A Transnístria era terrível. As pessoas eram deixadas ao léu, para morrer de fome. Lá encontramos um grande número de judeus de Briceva, também. Às vezes eu saía para pedir esmola aos camponeses, e minha mãe pedia comida a eles também. Ela dizia que sobreviveríamos se chegássemos até Pessach, quando seria mais quente. Nesse meio tempo, meu pai morreu de inanição; os corpos se acumulavam para serem enterrados em uma vala comum. Logo, minha irmã, que estava com a perna congelada, também morreu.

Uma noite, dormíamos em um dos galpões, quando levaram a minha mãe. Pude ouvir os seus gritos – depois entendi que ela havia sido violentada. Infelizmente, um pouco depois de Rosa morrer, minha mãe também morreu. Fiquei sozinha. Uma mulher me pegou para pedir esmolas, eu andava cerca de 3km, na lama e na neve, e às vezes conseguia algo para comer... uma batata, uma beterraba...

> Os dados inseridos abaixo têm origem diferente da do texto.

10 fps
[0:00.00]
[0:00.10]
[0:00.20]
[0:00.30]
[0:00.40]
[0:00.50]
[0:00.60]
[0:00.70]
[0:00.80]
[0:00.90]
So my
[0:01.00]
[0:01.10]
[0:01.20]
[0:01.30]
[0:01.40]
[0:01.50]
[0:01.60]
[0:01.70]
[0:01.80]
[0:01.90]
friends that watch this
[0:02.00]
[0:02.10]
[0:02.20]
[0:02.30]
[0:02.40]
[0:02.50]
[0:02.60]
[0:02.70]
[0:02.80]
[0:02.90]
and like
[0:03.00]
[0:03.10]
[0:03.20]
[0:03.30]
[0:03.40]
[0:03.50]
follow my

Eu então fui para Obodovka, cidade de judeus, onde fui acolhida na casa de Rosa Berenstein, muito importante na minha história. Nessa época, fiquei doente, tive sarna e disenteria, que foi curada com uma dieta à base de batata. A família de Rosa tinha contato com a Joint e estavam recolhendo os órfãos para emigrarem para Israel via Romênia. Fui então para Balta, mas os navios haviam sido afundados, então voltei para a casa de Rosa a pé. Nessa jornada, meu pé ficou ferido. Fiquei com Rosa Spielberg - parente de Steven Spielberg, que filmou meu relato para a Fundação Shoah - que me ajudou. Voltei para a casa de Rosa Berenstein e em seguida tentaram me levar para Balta outra vez. Com a saída dos alemães, fui para Briceva, minha cidade natal, a pé. Lá encontrei a cidade destruída e minha casa ocupada por romenos. Fui para Secureni, onde Rosa trabalhava com cereais. Nesses dois anos, fiz o ginásio em uma escola russa. Tudo isso ocorreu entre 1941 e 1944; tentei vir para o Brasil, pois tinha tios morando aqui, mas não consegui receber o visto.

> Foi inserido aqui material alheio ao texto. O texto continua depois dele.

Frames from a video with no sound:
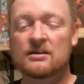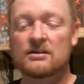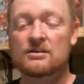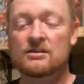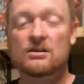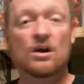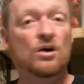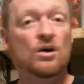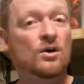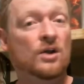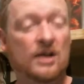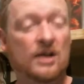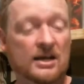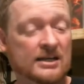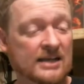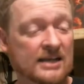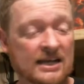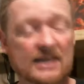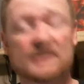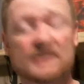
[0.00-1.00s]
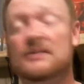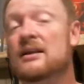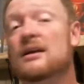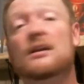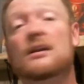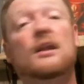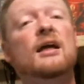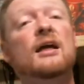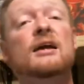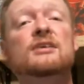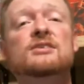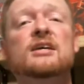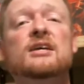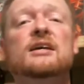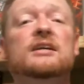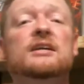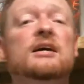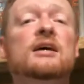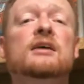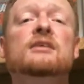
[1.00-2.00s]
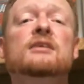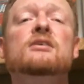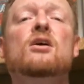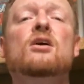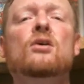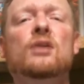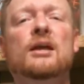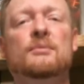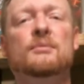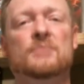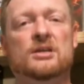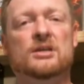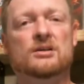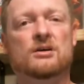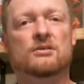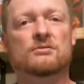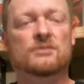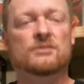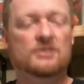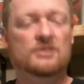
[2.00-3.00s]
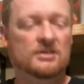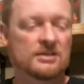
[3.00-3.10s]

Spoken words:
Y'all, again, like I said, y'all let me know.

Fui para Israel, pois o marido de Rosa Berenstein tinha um irmão lá. Tinha que ir para Bucareste, depois para Istambul; quando cheguei lá, não havia lugar para embarcar. Por sorte, fui confundida com uma outra moça. Foi com o nome dela que viajei até Haifa. Lá, os ingleses não nos deixaram descer; jogaram gás no deck do navio, fazendo com que desistíssemos. Assim, fiquei 3 meses em Chipre, morávamos em bangalôs do exército. Engordei um pouco e depois fui finalmente para Israel, onde conheci meu futuro marido. Casamo-nos em um kibutz e em novembro de 1947 fomos para Tel Aviv. Ficamos seis anos em Israel, até decidirmos emigrar para o Brasil, pois queríamos viver em melhores condições. Rosa nos mandou uma passagem para o Brasil, e conseguimos o visto. Assim, em 25 de janeiro de 1954, chegamos ao porto de Santos com visto de imigrante.